* **Supplied entries**

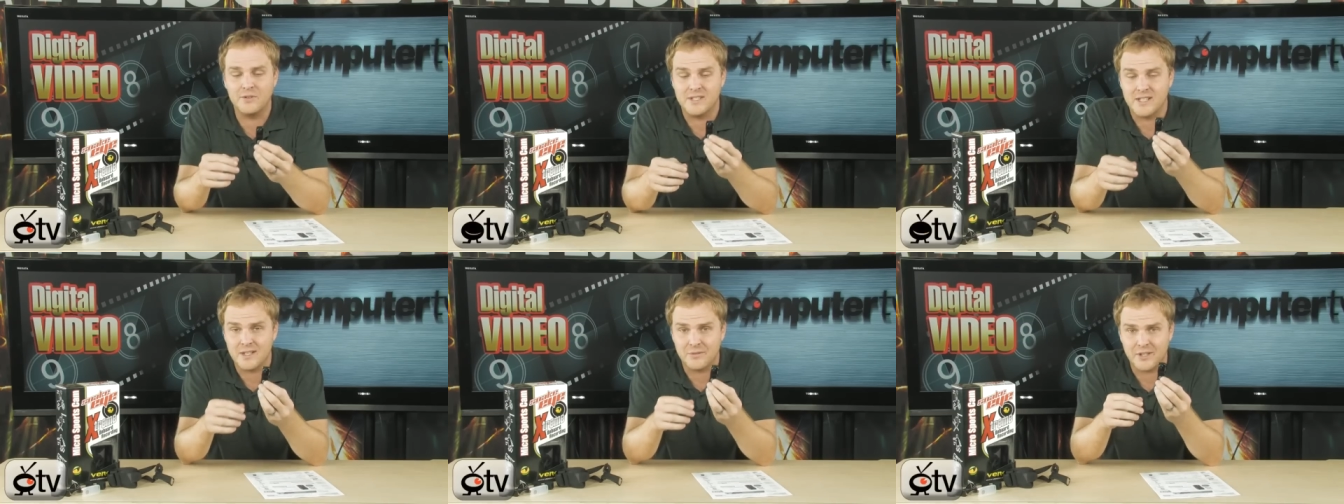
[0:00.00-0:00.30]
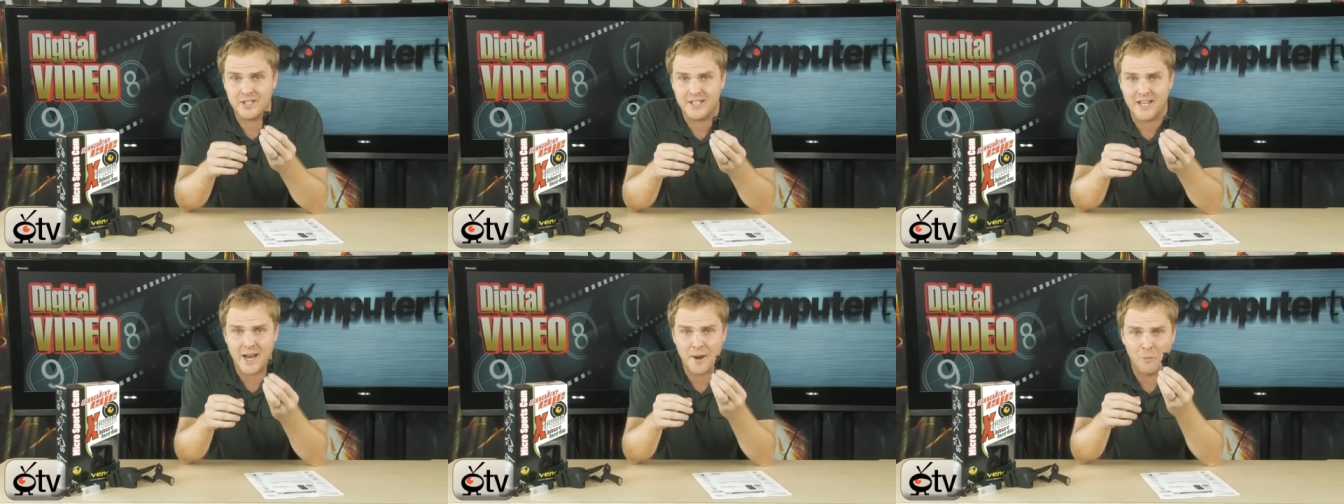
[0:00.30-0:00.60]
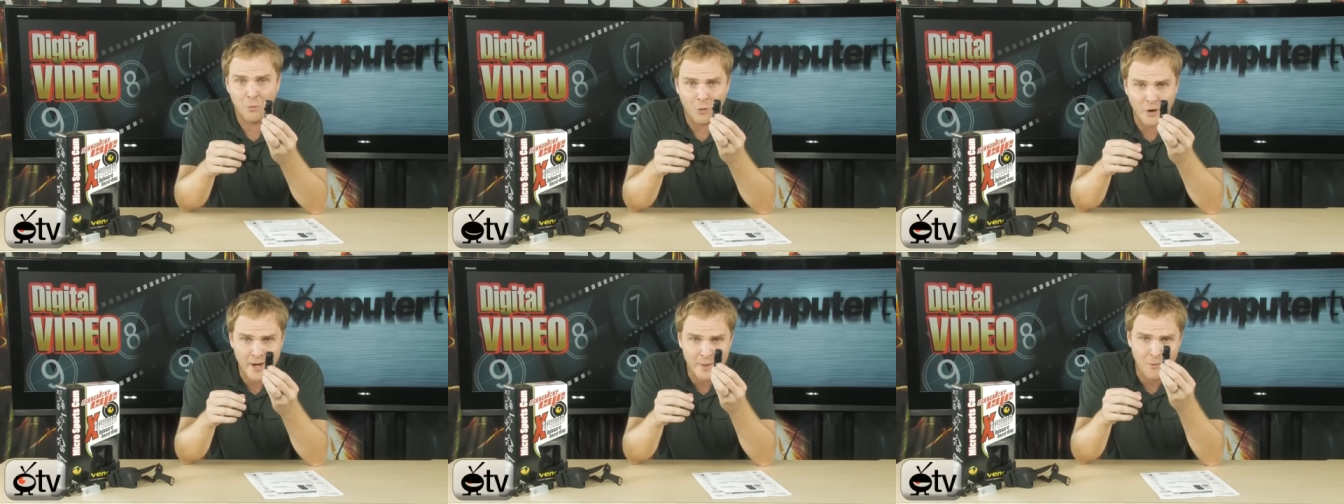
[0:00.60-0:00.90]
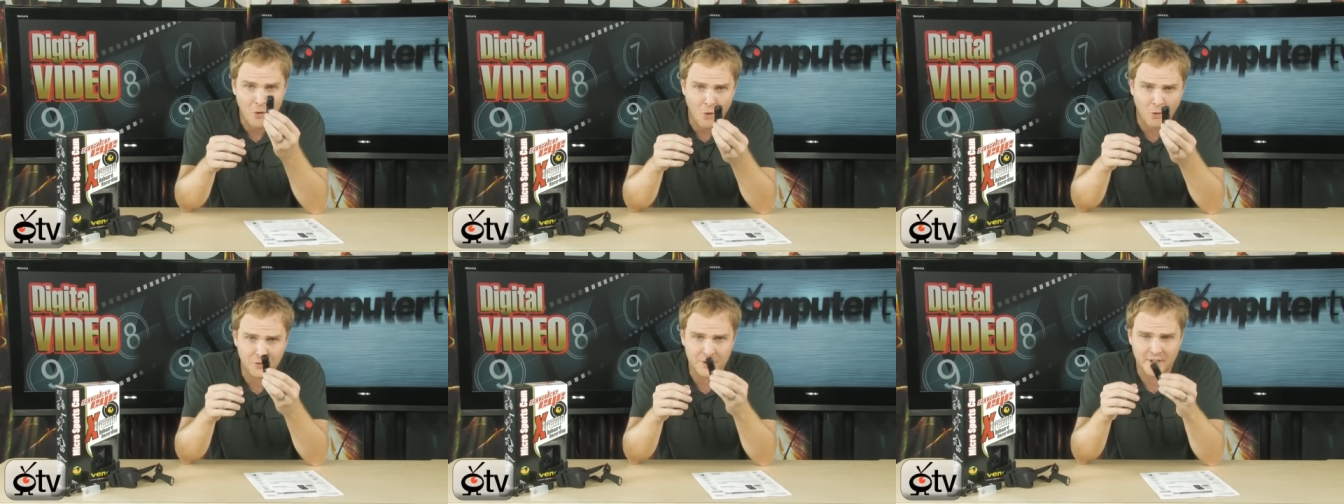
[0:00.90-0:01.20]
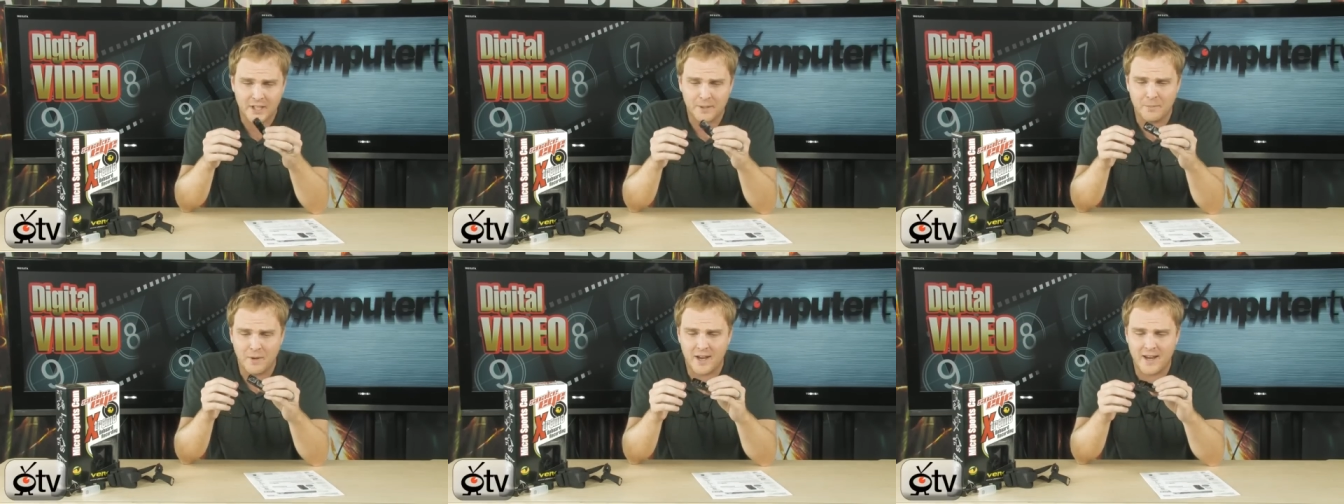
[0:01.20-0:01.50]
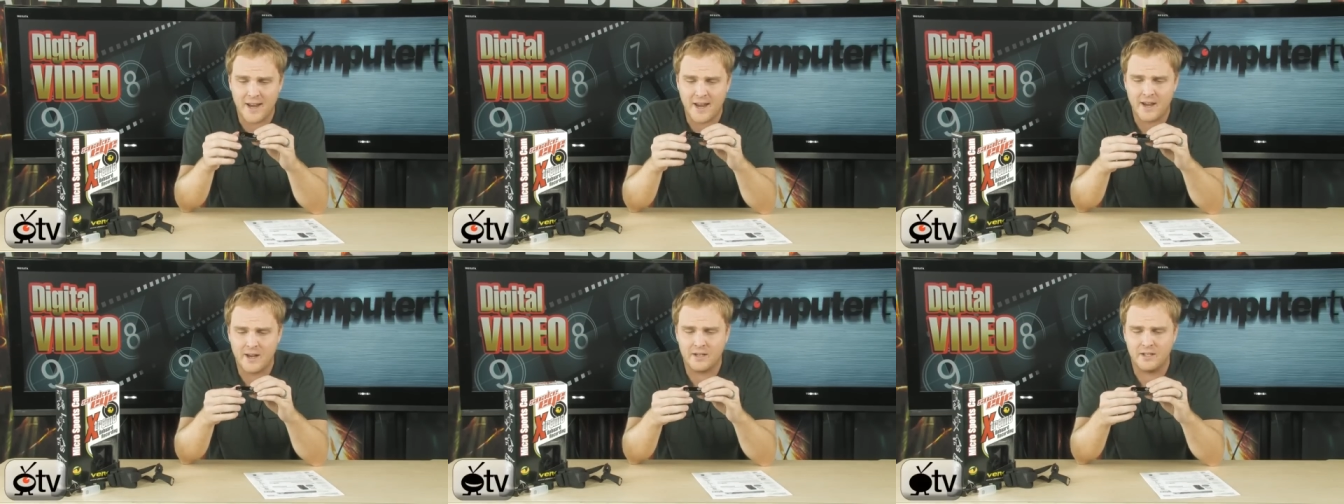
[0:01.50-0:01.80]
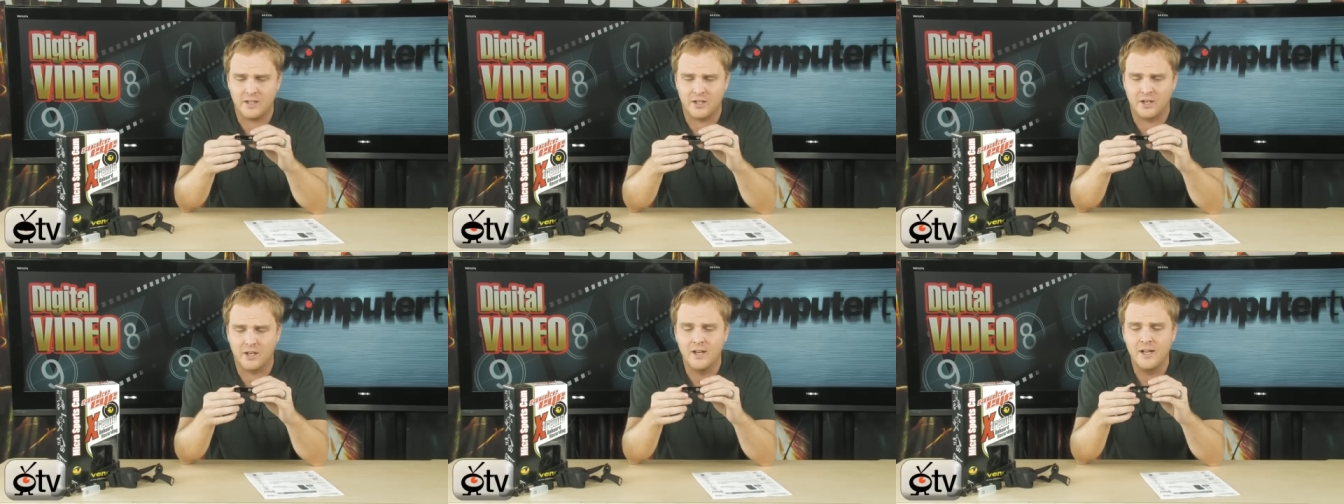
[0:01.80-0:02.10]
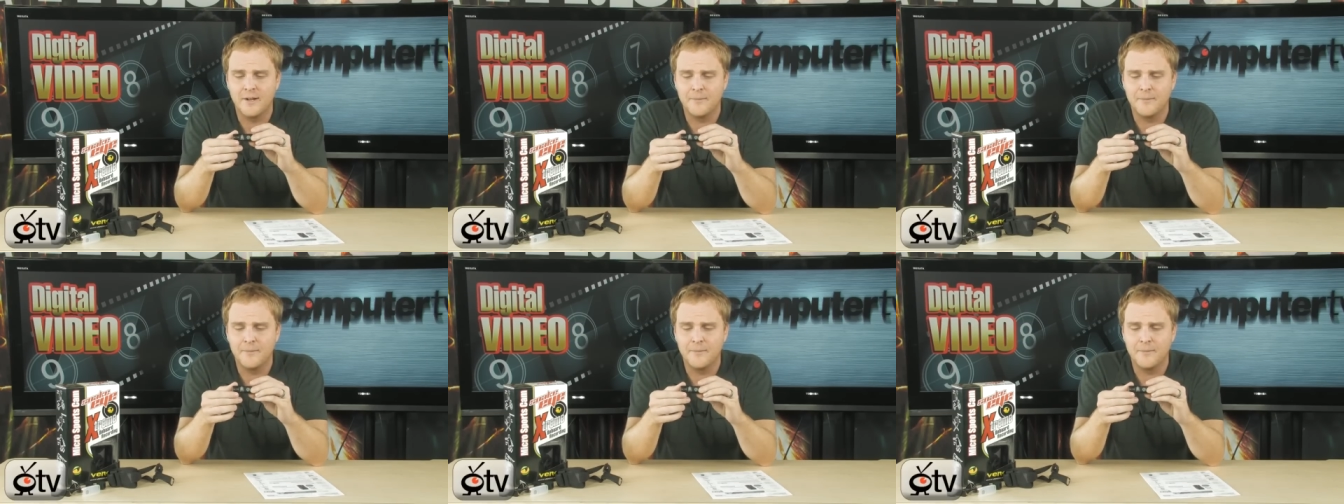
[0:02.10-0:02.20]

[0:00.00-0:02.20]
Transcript: DV Cam. What I'm holding in my hand here,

* **What you have to do**
Would you transcribe exactly, and only, the lines from the one containing "[0:00.60-0:00.90]" through the last line of the records above, both included, leaving out the pictures?

* **Your solution**
[0:00.60-0:00.90]
[0:00.90-0:01.20]
[0:01.20-0:01.50]
[0:01.50-0:01.80]
[0:01.80-0:02.10]
[0:02.10-0:02.20]

[0:00.00-0:02.20]
Transcript: DV Cam. What I'm holding in my hand here,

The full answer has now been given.